When applying the same approach to science and evolution I can’t help but become frustrated and the new washed down version of Christian-Evolution. I have heard this argument made by many Catholics (mostly because that’s what the Dope Pope has suggested happened) and more recently, by Mormons. (The church used to be staunchly anti-evolution but in the face of overwhelming evidence, seems to be softening on this point as of late.) So the story goes something like this: “Sure, evolution happened, but it was God who orchestrated it. Why wouldn’t He, in his infinite wisdom, use natural laws to create and expand life?” It’s a great approach since it allows for the obvious evidence of evolution while holding tightly to the paradoxical theory of creation. (Its biggest flaw from a strictly religious standpoint is that it allows for a non-literal interpretation of Genesis…) Its biggest flaw from a general perspective is that it’s stupid.

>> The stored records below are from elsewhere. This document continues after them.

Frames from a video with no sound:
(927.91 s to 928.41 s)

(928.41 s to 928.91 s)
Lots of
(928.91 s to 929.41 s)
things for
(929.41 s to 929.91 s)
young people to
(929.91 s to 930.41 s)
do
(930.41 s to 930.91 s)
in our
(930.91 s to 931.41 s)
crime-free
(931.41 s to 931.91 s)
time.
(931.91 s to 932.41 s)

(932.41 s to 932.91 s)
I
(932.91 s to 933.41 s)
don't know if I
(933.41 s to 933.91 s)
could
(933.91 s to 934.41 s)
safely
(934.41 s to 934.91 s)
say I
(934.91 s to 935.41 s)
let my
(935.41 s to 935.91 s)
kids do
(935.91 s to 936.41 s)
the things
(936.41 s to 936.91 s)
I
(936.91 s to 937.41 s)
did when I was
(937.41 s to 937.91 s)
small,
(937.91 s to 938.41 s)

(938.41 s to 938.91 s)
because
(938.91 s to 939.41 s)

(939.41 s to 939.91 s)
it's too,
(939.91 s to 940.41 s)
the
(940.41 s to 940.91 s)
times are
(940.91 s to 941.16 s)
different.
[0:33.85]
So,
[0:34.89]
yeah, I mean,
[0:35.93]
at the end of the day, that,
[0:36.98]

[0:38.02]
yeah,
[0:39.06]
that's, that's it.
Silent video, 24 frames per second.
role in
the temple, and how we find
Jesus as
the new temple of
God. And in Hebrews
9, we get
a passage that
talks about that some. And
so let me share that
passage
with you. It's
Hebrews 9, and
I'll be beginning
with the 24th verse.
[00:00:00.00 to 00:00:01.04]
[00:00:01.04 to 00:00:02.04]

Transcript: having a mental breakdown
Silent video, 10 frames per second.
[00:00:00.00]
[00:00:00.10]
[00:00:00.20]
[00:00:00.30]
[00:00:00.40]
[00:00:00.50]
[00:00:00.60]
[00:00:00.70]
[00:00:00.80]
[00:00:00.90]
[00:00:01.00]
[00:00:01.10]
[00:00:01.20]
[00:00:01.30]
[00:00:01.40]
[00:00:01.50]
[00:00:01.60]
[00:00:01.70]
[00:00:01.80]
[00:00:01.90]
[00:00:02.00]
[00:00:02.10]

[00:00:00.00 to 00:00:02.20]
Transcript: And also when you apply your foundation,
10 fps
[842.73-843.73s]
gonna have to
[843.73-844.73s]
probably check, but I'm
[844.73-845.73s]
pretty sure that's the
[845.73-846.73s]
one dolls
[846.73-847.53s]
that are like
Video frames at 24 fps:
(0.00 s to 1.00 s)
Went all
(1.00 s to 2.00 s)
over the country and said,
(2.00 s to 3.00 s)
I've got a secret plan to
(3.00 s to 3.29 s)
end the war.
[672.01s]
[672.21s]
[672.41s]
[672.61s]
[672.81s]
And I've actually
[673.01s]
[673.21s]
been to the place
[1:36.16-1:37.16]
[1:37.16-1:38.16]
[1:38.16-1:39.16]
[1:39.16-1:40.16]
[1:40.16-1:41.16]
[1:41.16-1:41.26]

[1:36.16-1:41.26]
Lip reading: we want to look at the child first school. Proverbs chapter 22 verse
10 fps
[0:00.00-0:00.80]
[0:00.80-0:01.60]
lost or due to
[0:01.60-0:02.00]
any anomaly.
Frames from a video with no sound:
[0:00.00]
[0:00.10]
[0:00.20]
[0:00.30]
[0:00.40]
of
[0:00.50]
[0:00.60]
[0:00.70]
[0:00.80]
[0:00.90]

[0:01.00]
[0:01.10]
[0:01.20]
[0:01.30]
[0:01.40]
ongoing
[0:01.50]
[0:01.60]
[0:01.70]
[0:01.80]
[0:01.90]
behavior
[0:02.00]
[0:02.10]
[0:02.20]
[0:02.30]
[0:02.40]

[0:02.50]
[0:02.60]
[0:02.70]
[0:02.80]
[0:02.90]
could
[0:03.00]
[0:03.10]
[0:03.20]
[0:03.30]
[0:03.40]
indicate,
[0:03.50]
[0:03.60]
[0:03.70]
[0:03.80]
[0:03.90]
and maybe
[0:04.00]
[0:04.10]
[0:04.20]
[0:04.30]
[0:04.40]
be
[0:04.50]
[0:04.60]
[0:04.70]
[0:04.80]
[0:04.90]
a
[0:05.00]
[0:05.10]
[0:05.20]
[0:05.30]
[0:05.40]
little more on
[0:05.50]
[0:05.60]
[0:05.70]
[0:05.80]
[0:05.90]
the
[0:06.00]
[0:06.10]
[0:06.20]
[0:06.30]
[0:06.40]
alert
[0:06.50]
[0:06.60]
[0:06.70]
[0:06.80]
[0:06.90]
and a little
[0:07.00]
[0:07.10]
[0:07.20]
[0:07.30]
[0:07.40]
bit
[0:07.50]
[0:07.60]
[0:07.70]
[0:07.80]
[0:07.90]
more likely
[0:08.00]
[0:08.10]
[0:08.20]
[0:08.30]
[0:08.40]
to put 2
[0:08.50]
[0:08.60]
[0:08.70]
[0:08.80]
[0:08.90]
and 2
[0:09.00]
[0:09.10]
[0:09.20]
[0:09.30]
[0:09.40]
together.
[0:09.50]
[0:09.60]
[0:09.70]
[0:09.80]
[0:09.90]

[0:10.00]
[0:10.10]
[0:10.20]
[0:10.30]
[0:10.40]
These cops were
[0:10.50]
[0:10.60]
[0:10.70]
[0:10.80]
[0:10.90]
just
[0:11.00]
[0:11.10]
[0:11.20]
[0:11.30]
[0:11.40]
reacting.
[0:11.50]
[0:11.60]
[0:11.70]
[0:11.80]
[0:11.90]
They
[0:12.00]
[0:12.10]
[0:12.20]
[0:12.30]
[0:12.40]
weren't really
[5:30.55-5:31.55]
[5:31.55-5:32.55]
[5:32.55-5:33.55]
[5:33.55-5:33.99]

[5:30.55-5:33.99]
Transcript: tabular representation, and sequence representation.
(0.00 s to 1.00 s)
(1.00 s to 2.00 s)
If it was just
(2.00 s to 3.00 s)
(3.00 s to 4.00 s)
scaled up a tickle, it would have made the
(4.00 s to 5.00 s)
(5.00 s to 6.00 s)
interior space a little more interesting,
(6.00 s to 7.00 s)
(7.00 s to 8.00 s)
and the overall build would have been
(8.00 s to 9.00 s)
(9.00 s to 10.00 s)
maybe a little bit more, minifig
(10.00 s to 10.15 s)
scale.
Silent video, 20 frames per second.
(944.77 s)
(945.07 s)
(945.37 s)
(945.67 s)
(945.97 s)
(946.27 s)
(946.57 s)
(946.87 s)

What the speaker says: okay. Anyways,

This kind of approach shows a huge misunderstanding of evolution and how it all works. Evolution is built on a foundation of random mutation (along with drift, natural selection etc.). There was no goal to evolution, no end point. Had one or two minute things gone differently, humans wouldn’t exist and another species would be taking our place in the hierarchy of life. Religious people cannot, no matter how much they protest to, believe in two mutually exclusive theories. They would have to believe that humans are not chosen, special, created in God’s image or the ultimate purpose for the world. It would throw any religion into turmoil to suggest that we are loved merely because we are the end result of a random experiment as opposed to being created with purpose. Working backwards it is easy to see why some people would assume we are the natural and obvious result of a long line of ancestors. Then, you retroactively apply the theory of evolution and voila!…it was all leading to us. The most divine of creatures. Except that evolution isn’t finished yet – not even close. And like I already said, we ended up here by beating out our competitors in the race of life – no more, and no less.
Religious people fight atheism fiercely because they are afraid of what it represents. They are afraid of being un-important and without purpose. They are terrified that they are alone in a universe that has no stake in their individual life. What they don`t yet realize, is that by embracing the Christian evolutionist stance they are accepting the very things they claim to reject. Welcome to the dark side.